At the core of the said agreement is the licence to manufacture computers, accessories and other peripherals with the exclusive use of HP technology. These rights mentioned above r/w para C of the termination agreement dt. 1st April, 1997, make it abundantly clear that the assessee-company which was made to be the exclusive manufacturer of HP computer products in India was given technical know-how etc. in order to enable the manufacture of HP products as per HP technology. If the assessee-company was to manufacture HP computer products as per the HP technology, it is obvious that it had to be supplied the technical know-how, patents, drawings, designs and blueprints, etc. Without the right to use such technical know-how, drawings and blueprints, etc., it would not be possible for the assessee-company to produce computer products as per the exclusive HP technology. Therefore, it is obvious that such rights to use the patents, technical know-how etc. are ancillary to the licence given for manufacturing HP products as per the exclusive HP technology. In other words, the above rights given for use of patents, technical know-how, drawings, blueprints etc. are all embedded in the expression "exclusive use of HP technology" Therefore, it cannot be said that the use of HP patents, "technical know-how etc., is a right distinct from the right to manufacture as per the agreement. Therefore, although the assessee acquired certain bundle of rights in terms of the JVA, the core of the said agreement is the right to manufacture HP products. Accordingly, on termination of the JVA, what the assessee lost was the right to manufacture HP products. The extinguishment of other rights of use of HP brand name, patents, technical know-how etc. was automatic on termination of the right to manufacture given to the assessee-company. So what the assessee lost on the termination of the said agreement was the right to manufacture HP products, other things being ancillary to this basic right. Therefore, the case of the assessee is covered within the meaning of transfer of a capital asset being a right to manufacture, whose cost of acquisition has duly been defined as "nil" in terms of the amendment introduced in s, 55(2)(a)(ii) by the Finance Act, 1997 w.e.f. 1st April, 1998.
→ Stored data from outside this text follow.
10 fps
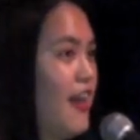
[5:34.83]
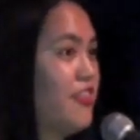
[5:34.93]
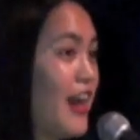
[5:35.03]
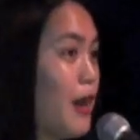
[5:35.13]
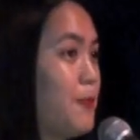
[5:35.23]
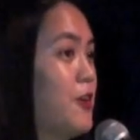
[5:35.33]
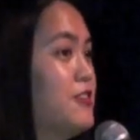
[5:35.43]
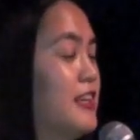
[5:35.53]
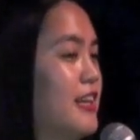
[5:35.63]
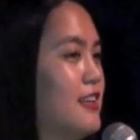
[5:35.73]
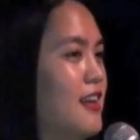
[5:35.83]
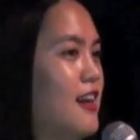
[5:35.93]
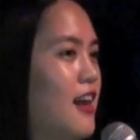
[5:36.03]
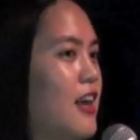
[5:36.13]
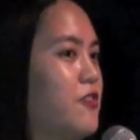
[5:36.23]
And that person,
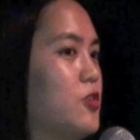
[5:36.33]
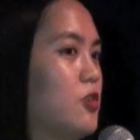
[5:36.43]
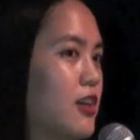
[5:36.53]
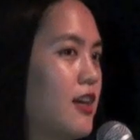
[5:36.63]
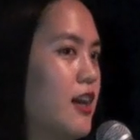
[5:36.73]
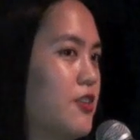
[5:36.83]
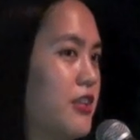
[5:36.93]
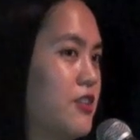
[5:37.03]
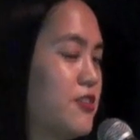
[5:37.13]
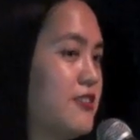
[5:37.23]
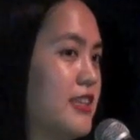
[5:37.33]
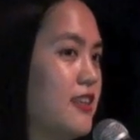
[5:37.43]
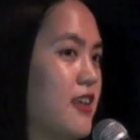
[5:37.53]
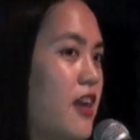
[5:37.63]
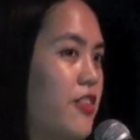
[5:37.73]
if you look underneath your
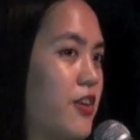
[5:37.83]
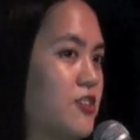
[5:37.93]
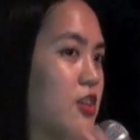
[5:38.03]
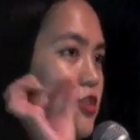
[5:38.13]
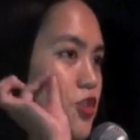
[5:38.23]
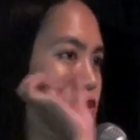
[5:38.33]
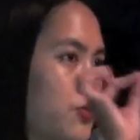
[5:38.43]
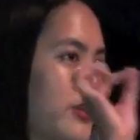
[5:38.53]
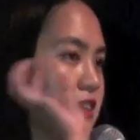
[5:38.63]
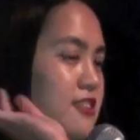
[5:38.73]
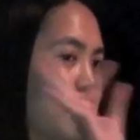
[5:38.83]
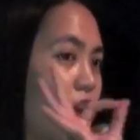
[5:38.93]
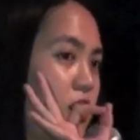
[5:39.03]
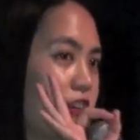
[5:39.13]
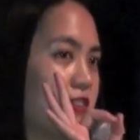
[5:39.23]
seat, there's 3
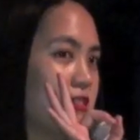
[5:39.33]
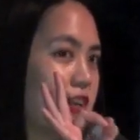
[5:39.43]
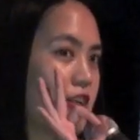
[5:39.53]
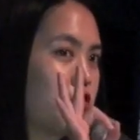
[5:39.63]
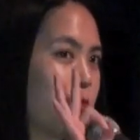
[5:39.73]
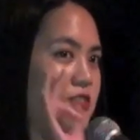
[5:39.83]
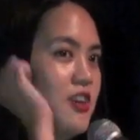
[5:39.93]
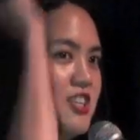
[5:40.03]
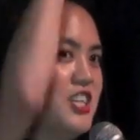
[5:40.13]
stars, like a triple star.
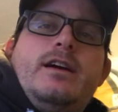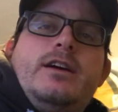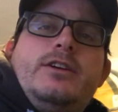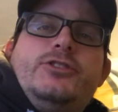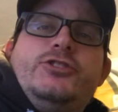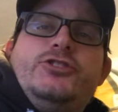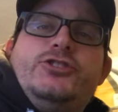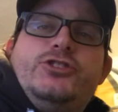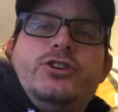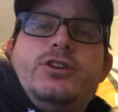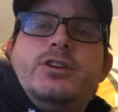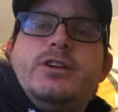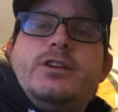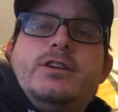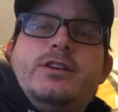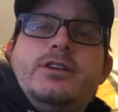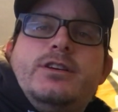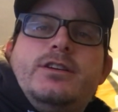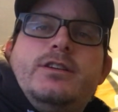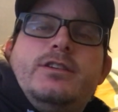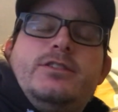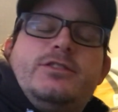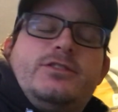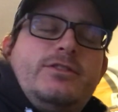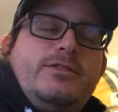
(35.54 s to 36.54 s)
a jerk.
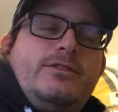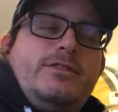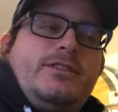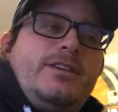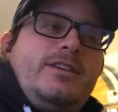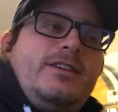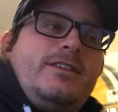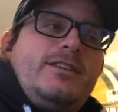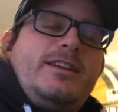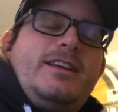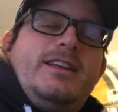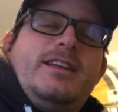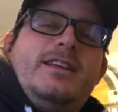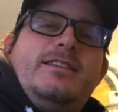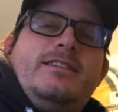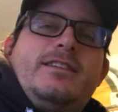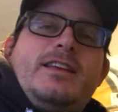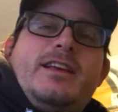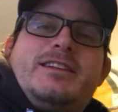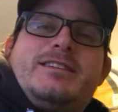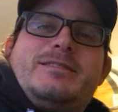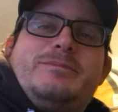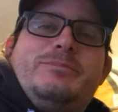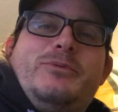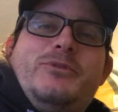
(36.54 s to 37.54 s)
So they're getting
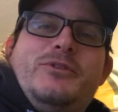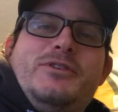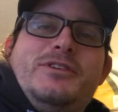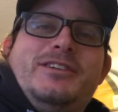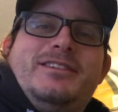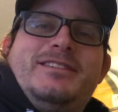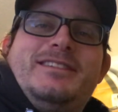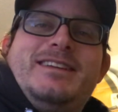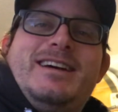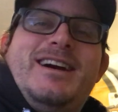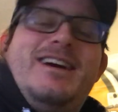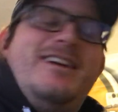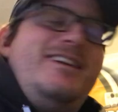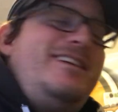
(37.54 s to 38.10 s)
like spoiled.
23. With regard to the claim of the assessee that the manufacture, produce or process any article or thing used in Section 55(2)(a), it was submitted that such distinction drawn by the learned counsel of the assessee cannot be accepted. The reference to Section 32A(2A) and Section 80-I(2) to define the meaning of the expression "manufacture or production of any article or thing" have no application as the expression used therein was to restrict the benefit of those provisions to those industrial undertakings which manufacture articles or things other than those specified in the Eleventh Schedule. The question under consideration in this case is the right to manufacture computer products as per the HP technology and as to whether there was any extinguishment of this right to manufacture HP computer products. Therefore, the above distinction between the general specie and a particular item is not relevant.

24. The learned CIT (Departmental Representative) also submitted that the reliance of the learned counsel of the assessee on the decision of the Hon'ble Rajasthan High Court in the case of CIT v. Laxmi Art Studio (supra) is misplaced as the question for consideration in that case was whether manufacture or production of an article or thing is sufficient for grant of allowance under s, 32A. It was held that the marketability of the production of a product or sale as generic goods is not the requirement of Section 32A. This decision, therefore, does not advance the case of the assessee.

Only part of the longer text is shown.